The Method

- State the problem clearly, identify input/output formats
- Come up with some example inputs/outputs, edge cases
- Come up with correct solution ,state in english
- Implement the solution and test it using example inputs
- Analyze the complexity of it and identify inefficiencies
- Apply right technique to overcome inefficiency


Problem

We need to create a data structure which can store 100 million records and perform insertion, search, update and list operations efficiently.

Input

The key inputs to our data structure are user profiles, which contain username/name/email

Classes are useful to represent info

In [1]:
class User:
    pass

In [2]:
user1 = User()

In [3]:
user1

<__main__.User at 0x16a2b08bce0>

In [4]:
type(user1)

__main__.User

In [5]:
class User:
       def __init__(self, username, name, email):
            self.username = username
            self.name = name
            self.email = email
            print('User created!')
            

In [6]:
user2 = User('john', 'John Doe', 'john@doe.com')

User created!


In [7]:
user2

<__main__.User at 0x16a2b08a660>

In [9]:
user2.name, user2.email, user2.username


('John Doe', 'john@doe.com', 'john')

In [10]:
class User:
    def __init__(self, username, name, email):
        self.username = username
        self.name = name
        self.email = email

    def introduce_yourself(self, guest_name):
        print("Hi {}, I'm {}! Contact me at {} .".format(guest_name, self.name, self.email))

In [11]:
user3 = User('jane', 'Jane Doe', 'jane@doe.com')


In [12]:
user3.introduce_yourself('David')


Hi David, I'm Jane Doe! Contact me at jane@doe.com .


When we try to invoke the method user3.introduce_yourself, the object user3 is automatically passed as the first argument self.

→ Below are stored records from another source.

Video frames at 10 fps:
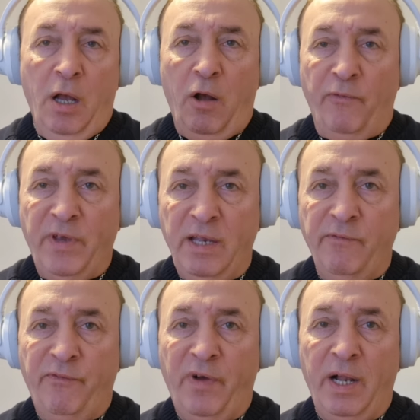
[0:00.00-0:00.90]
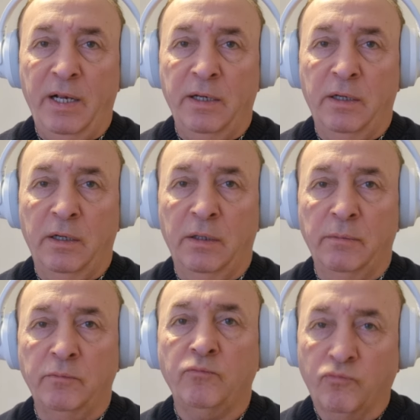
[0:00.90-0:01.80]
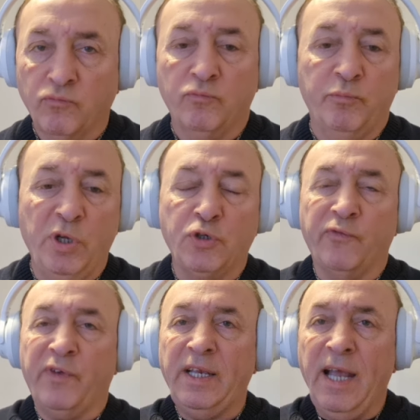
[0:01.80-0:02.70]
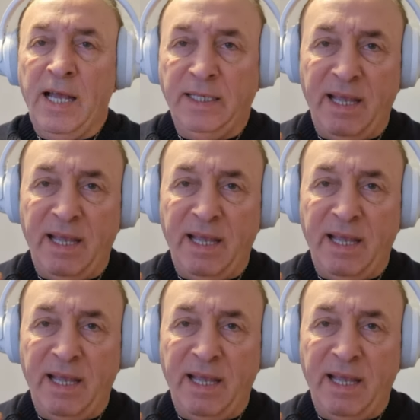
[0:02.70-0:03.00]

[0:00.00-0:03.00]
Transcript: Auf jeden Fall äh, bin ich zufrieden.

Indeed, the following statement is equivalent to the above statement.

In [13]:
class User:
    def __init__(self, username, name, email):
        self.username = username
        self.name = name
        self.email = email
        
    def __repr__(self):
        return "User(username='{}', name='{}', email='{}')".format(self.username, self.name, self.email)
    
    def __str__(self):
        return self.__repr__()

The following above function is used to make it more reader friendly to end user

Output


We can also express our desired data structure as a Python class UserDatabase with four methods: insert, find, update and list_all.



In [14]:
class UserDatabase:
    def insert(self, user):
        pass
    def find(self, username):
        pass
    def update(self, user):
        pass
    def list_all(self):
        pass

2. Come up with some example inputs & outputs.


In [15]:
aakash = User('aakash', 'Aakash Rai', 'aakash@example.com')
biraj = User('biraj', 'Biraj Das', 'biraj@example.com')
hemanth = User('hemanth', 'Hemanth Jain', 'hemanth@example.com')
jadhesh = User('jadhesh', 'Jadhesh Verma', 'jadhesh@example.com')
siddhant = User('siddhant', 'Siddhant Sinha', 'siddhant@example.com')
sonaksh = User('sonaksh', 'Sonaksh Kumar', 'sonaksh@example.com')
vishal = User('vishal', 'Vishal Goel', 'vishal@example.com')

In [16]:
users = [aakash, biraj, hemanth, jadhesh, siddhant, sonaksh, vishal]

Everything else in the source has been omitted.